INFORMATION GIVEN:
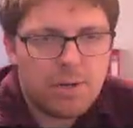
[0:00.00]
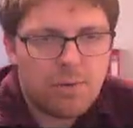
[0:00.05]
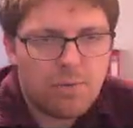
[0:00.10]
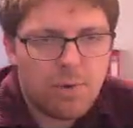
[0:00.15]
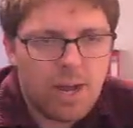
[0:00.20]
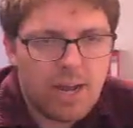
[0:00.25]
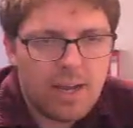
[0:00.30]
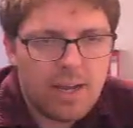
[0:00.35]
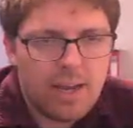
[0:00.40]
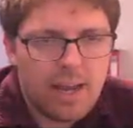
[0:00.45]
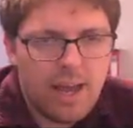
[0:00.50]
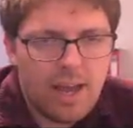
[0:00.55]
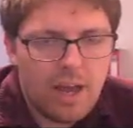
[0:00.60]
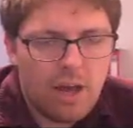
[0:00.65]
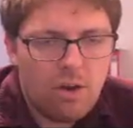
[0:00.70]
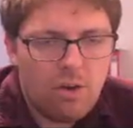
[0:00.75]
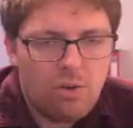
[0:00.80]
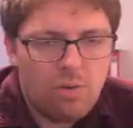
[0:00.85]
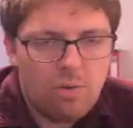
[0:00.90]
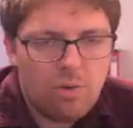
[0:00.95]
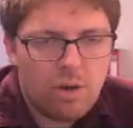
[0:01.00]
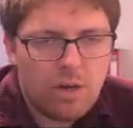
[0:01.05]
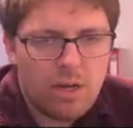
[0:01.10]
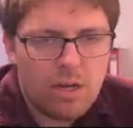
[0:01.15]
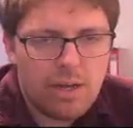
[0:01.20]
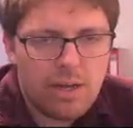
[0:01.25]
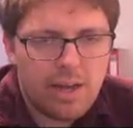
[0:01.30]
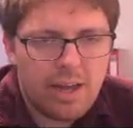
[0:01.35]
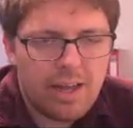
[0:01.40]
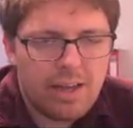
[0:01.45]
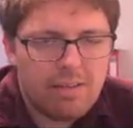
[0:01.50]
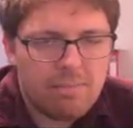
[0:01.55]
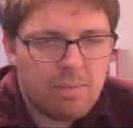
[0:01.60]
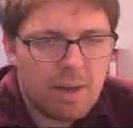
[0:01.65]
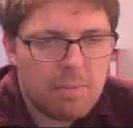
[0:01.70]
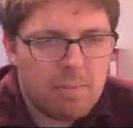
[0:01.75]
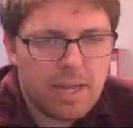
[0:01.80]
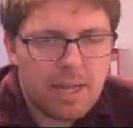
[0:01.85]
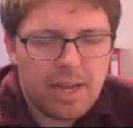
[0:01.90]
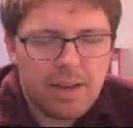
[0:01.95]
right now,
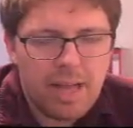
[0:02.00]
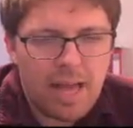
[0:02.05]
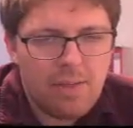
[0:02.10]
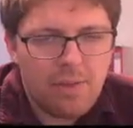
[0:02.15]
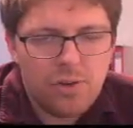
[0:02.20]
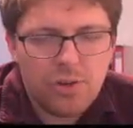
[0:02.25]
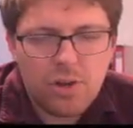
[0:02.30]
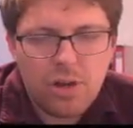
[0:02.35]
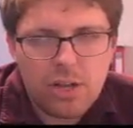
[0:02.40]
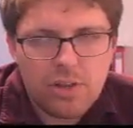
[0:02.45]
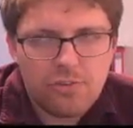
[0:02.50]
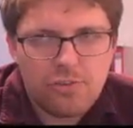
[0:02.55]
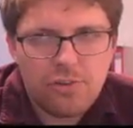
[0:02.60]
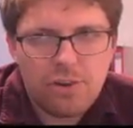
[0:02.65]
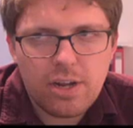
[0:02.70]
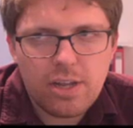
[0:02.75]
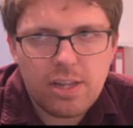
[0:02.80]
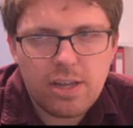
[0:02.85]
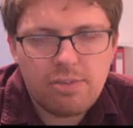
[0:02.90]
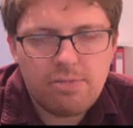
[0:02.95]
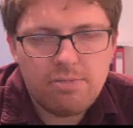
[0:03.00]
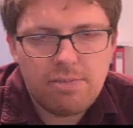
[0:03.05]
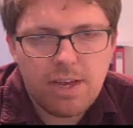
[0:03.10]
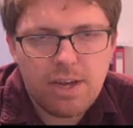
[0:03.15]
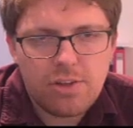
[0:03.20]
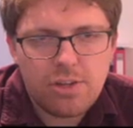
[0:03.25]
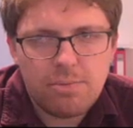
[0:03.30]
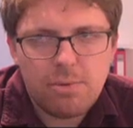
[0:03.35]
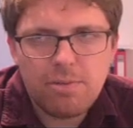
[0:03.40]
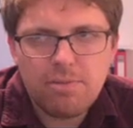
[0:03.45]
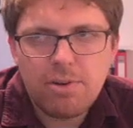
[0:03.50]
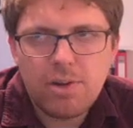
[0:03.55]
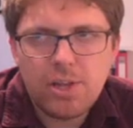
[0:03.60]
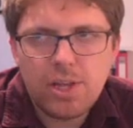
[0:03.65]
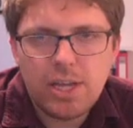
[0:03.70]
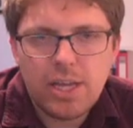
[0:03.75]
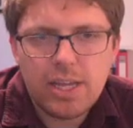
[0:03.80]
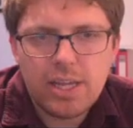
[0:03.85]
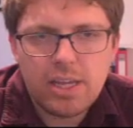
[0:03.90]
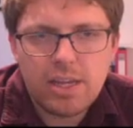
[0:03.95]
I mean, allied construct I've found to be
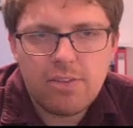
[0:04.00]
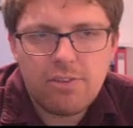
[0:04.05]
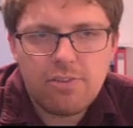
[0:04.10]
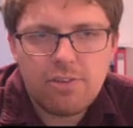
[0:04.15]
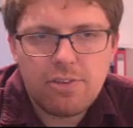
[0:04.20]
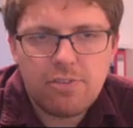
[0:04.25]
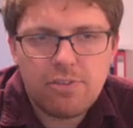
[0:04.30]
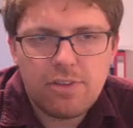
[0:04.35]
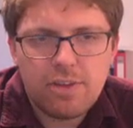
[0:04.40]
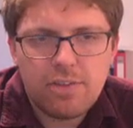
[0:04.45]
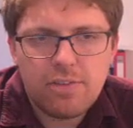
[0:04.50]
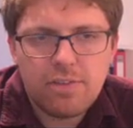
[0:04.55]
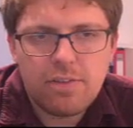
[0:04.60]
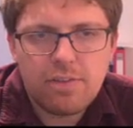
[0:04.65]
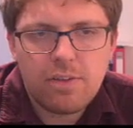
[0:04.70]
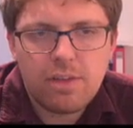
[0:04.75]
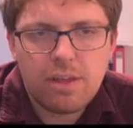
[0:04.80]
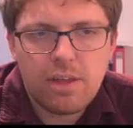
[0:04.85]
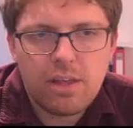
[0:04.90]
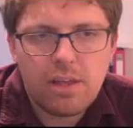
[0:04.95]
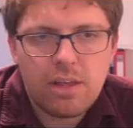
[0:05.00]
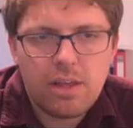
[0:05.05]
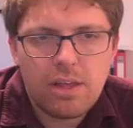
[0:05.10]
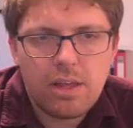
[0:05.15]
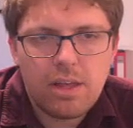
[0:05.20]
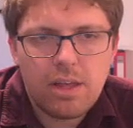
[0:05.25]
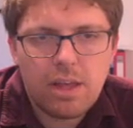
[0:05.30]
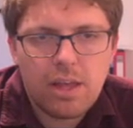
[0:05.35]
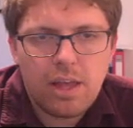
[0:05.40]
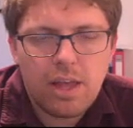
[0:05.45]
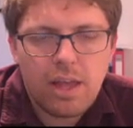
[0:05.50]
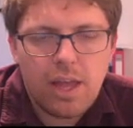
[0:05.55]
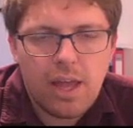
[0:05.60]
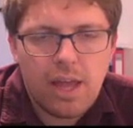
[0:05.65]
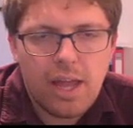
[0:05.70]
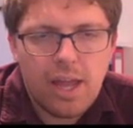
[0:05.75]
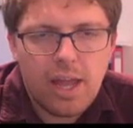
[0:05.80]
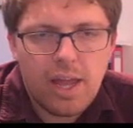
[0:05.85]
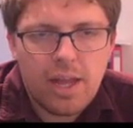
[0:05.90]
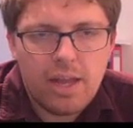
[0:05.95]
really inconsistent.
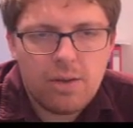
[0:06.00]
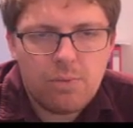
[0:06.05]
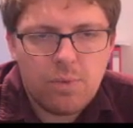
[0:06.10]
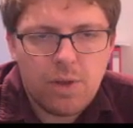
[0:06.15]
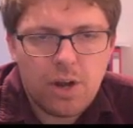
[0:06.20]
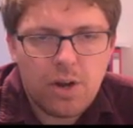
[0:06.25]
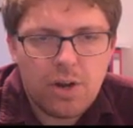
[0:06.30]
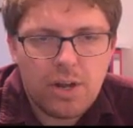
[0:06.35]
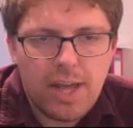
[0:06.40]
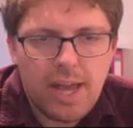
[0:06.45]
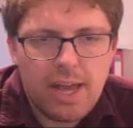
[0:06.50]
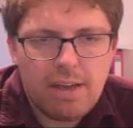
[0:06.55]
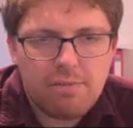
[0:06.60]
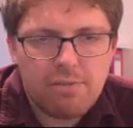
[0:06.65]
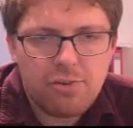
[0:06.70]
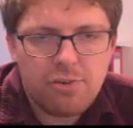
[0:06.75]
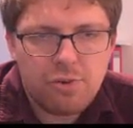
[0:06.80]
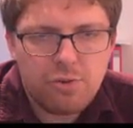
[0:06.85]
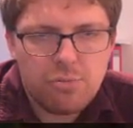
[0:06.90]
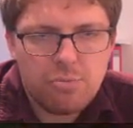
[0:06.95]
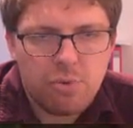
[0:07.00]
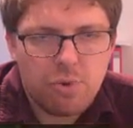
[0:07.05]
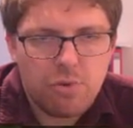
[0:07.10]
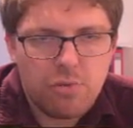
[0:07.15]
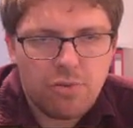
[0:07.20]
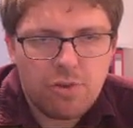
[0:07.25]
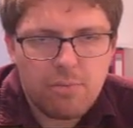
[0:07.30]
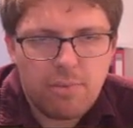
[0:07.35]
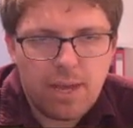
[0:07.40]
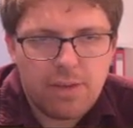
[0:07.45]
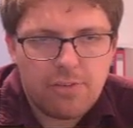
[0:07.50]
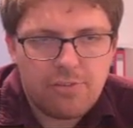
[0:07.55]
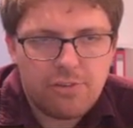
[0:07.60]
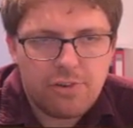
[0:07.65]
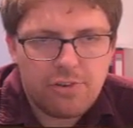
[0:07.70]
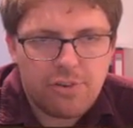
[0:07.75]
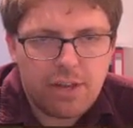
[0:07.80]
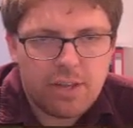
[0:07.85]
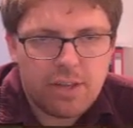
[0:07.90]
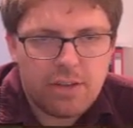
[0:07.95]
And we already have 2 morsel
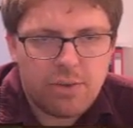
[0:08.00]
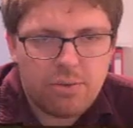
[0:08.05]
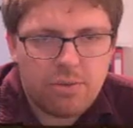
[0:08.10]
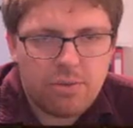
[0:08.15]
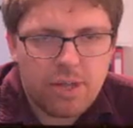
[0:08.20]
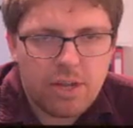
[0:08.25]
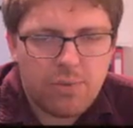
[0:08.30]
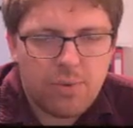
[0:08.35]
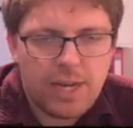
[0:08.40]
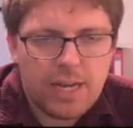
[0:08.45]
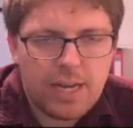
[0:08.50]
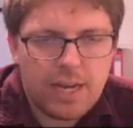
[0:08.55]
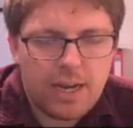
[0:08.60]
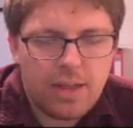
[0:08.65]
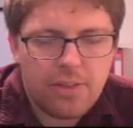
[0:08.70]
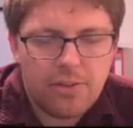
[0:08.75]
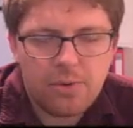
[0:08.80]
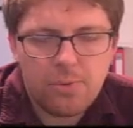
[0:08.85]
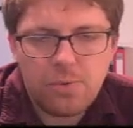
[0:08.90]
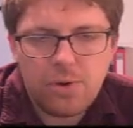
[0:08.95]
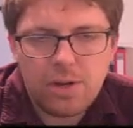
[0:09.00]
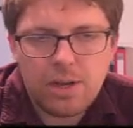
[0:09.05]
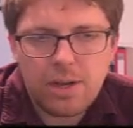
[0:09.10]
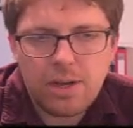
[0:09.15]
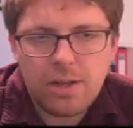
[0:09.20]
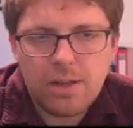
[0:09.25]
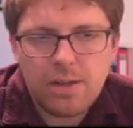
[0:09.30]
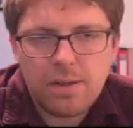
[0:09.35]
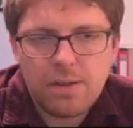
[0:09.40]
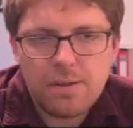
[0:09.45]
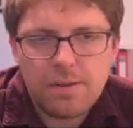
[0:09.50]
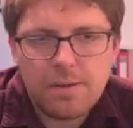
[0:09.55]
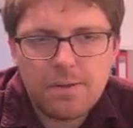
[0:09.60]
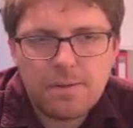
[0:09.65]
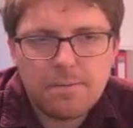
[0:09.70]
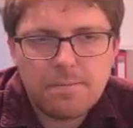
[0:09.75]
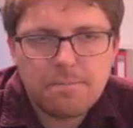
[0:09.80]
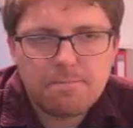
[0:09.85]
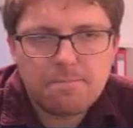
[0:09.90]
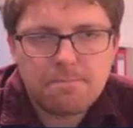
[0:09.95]
masters. I don't think we need another one.
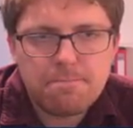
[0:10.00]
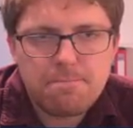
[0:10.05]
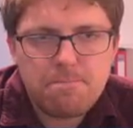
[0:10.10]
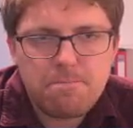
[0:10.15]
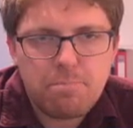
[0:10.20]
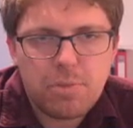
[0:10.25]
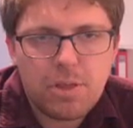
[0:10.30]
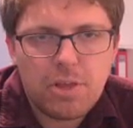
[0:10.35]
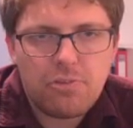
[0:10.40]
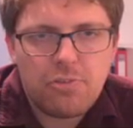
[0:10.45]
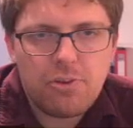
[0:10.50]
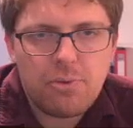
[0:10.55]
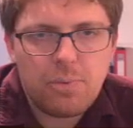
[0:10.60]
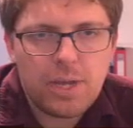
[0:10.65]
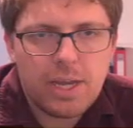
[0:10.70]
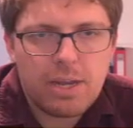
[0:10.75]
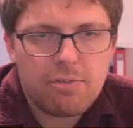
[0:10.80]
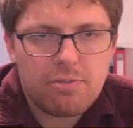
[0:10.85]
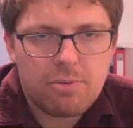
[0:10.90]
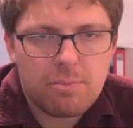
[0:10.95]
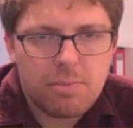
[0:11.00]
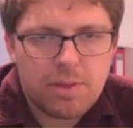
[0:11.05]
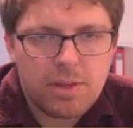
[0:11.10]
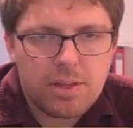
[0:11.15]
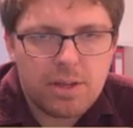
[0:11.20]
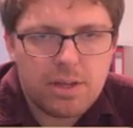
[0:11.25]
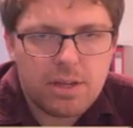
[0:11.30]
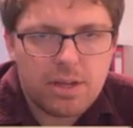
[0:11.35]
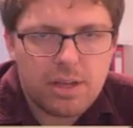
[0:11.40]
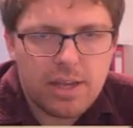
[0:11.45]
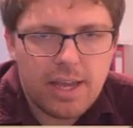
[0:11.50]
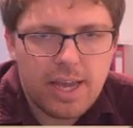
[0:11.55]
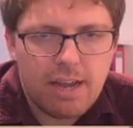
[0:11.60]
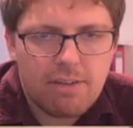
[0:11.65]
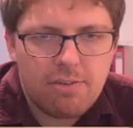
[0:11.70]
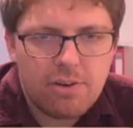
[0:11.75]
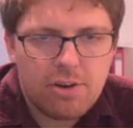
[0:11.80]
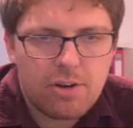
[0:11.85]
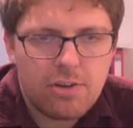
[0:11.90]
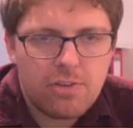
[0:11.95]
Let's see what we get from the
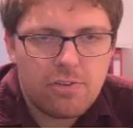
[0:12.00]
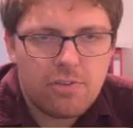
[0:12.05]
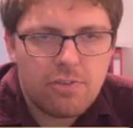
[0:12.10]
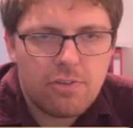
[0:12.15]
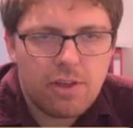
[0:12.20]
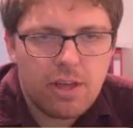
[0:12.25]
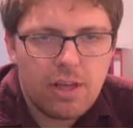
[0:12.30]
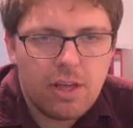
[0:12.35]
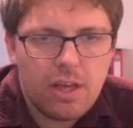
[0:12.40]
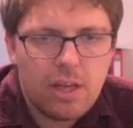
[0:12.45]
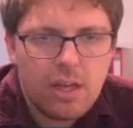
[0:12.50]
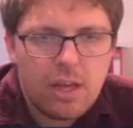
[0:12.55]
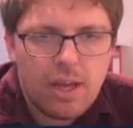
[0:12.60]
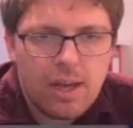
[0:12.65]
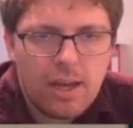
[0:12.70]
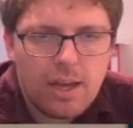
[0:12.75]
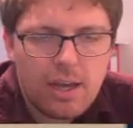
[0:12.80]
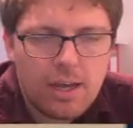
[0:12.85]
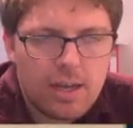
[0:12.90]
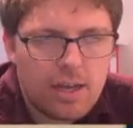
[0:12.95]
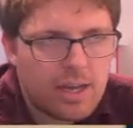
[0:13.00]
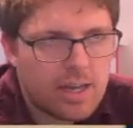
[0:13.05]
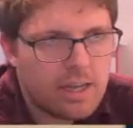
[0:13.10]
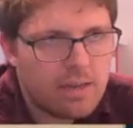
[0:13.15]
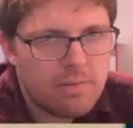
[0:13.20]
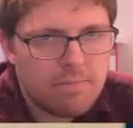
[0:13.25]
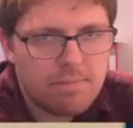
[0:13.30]
caverns. I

ACTION ITEM: Output the listing above exactly, but leave its pictures behind.

ANSWER TO THE EXERCISE:
[0:00.00]
[0:00.05]
[0:00.10]
[0:00.15]
[0:00.20]
[0:00.25]
[0:00.30]
[0:00.35]
[0:00.40]
[0:00.45]
[0:00.50]
[0:00.55]
[0:00.60]
[0:00.65]
[0:00.70]
[0:00.75]
[0:00.80]
[0:00.85]
[0:00.90]
[0:00.95]
[0:01.00]
[0:01.05]
[0:01.10]
[0:01.15]
[0:01.20]
[0:01.25]
[0:01.30]
[0:01.35]
[0:01.40]
[0:01.45]
[0:01.50]
[0:01.55]
[0:01.60]
[0:01.65]
[0:01.70]
[0:01.75]
[0:01.80]
[0:01.85]
[0:01.90]
[0:01.95]
right now,
[0:02.00]
[0:02.05]
[0:02.10]
[0:02.15]
[0:02.20]
[0:02.25]
[0:02.30]
[0:02.35]
[0:02.40]
[0:02.45]
[0:02.50]
[0:02.55]
[0:02.60]
[0:02.65]
[0:02.70]
[0:02.75]
[0:02.80]
[0:02.85]
[0:02.90]
[0:02.95]
[0:03.00]
[0:03.05]
[0:03.10]
[0:03.15]
[0:03.20]
[0:03.25]
[0:03.30]
[0:03.35]
[0:03.40]
[0:03.45]
[0:03.50]
[0:03.55]
[0:03.60]
[0:03.65]
[0:03.70]
[0:03.75]
[0:03.80]
[0:03.85]
[0:03.90]
[0:03.95]
I mean, allied construct I've found to be
[0:04.00]
[0:04.05]
[0:04.10]
[0:04.15]
[0:04.20]
[0:04.25]
[0:04.30]
[0:04.35]
[0:04.40]
[0:04.45]
[0:04.50]
[0:04.55]
[0:04.60]
[0:04.65]
[0:04.70]
[0:04.75]
[0:04.80]
[0:04.85]
[0:04.90]
[0:04.95]
[0:05.00]
[0:05.05]
[0:05.10]
[0:05.15]
[0:05.20]
[0:05.25]
[0:05.30]
[0:05.35]
[0:05.40]
[0:05.45]
[0:05.50]
[0:05.55]
[0:05.60]
[0:05.65]
[0:05.70]
[0:05.75]
[0:05.80]
[0:05.85]
[0:05.90]
[0:05.95]
really inconsistent.
[0:06.00]
[0:06.05]
[0:06.10]
[0:06.15]
[0:06.20]
[0:06.25]
[0:06.30]
[0:06.35]
[0:06.40]
[0:06.45]
[0:06.50]
[0:06.55]
[0:06.60]
[0:06.65]
[0:06.70]
[0:06.75]
[0:06.80]
[0:06.85]
[0:06.90]
[0:06.95]
[0:07.00]
[0:07.05]
[0:07.10]
[0:07.15]
[0:07.20]
[0:07.25]
[0:07.30]
[0:07.35]
[0:07.40]
[0:07.45]
[0:07.50]
[0:07.55]
[0:07.60]
[0:07.65]
[0:07.70]
[0:07.75]
[0:07.80]
[0:07.85]
[0:07.90]
[0:07.95]
And we already have 2 morsel
[0:08.00]
[0:08.05]
[0:08.10]
[0:08.15]
[0:08.20]
[0:08.25]
[0:08.30]
[0:08.35]
[0:08.40]
[0:08.45]
[0:08.50]
[0:08.55]
[0:08.60]
[0:08.65]
[0:08.70]
[0:08.75]
[0:08.80]
[0:08.85]
[0:08.90]
[0:08.95]
[0:09.00]
[0:09.05]
[0:09.10]
[0:09.15]
[0:09.20]
[0:09.25]
[0:09.30]
[0:09.35]
[0:09.40]
[0:09.45]
[0:09.50]
[0:09.55]
[0:09.60]
[0:09.65]
[0:09.70]
[0:09.75]
[0:09.80]
[0:09.85]
[0:09.90]
[0:09.95]
masters. I don't think we need another one.
[0:10.00]
[0:10.05]
[0:10.10]
[0:10.15]
[0:10.20]
[0:10.25]
[0:10.30]
[0:10.35]
[0:10.40]
[0:10.45]
[0:10.50]
[0:10.55]
[0:10.60]
[0:10.65]
[0:10.70]
[0:10.75]
[0:10.80]
[0:10.85]
[0:10.90]
[0:10.95]
[0:11.00]
[0:11.05]
[0:11.10]
[0:11.15]
[0:11.20]
[0:11.25]
[0:11.30]
[0:11.35]
[0:11.40]
[0:11.45]
[0:11.50]
[0:11.55]
[0:11.60]
[0:11.65]
[0:11.70]
[0:11.75]
[0:11.80]
[0:11.85]
[0:11.90]
[0:11.95]
Let's see what we get from the
[0:12.00]
[0:12.05]
[0:12.10]
[0:12.15]
[0:12.20]
[0:12.25]
[0:12.30]
[0:12.35]
[0:12.40]
[0:12.45]
[0:12.50]
[0:12.55]
[0:12.60]
[0:12.65]
[0:12.70]
[0:12.75]
[0:12.80]
[0:12.85]
[0:12.90]
[0:12.95]
[0:13.00]
[0:13.05]
[0:13.10]
[0:13.15]
[0:13.20]
[0:13.25]
[0:13.30]
caverns. I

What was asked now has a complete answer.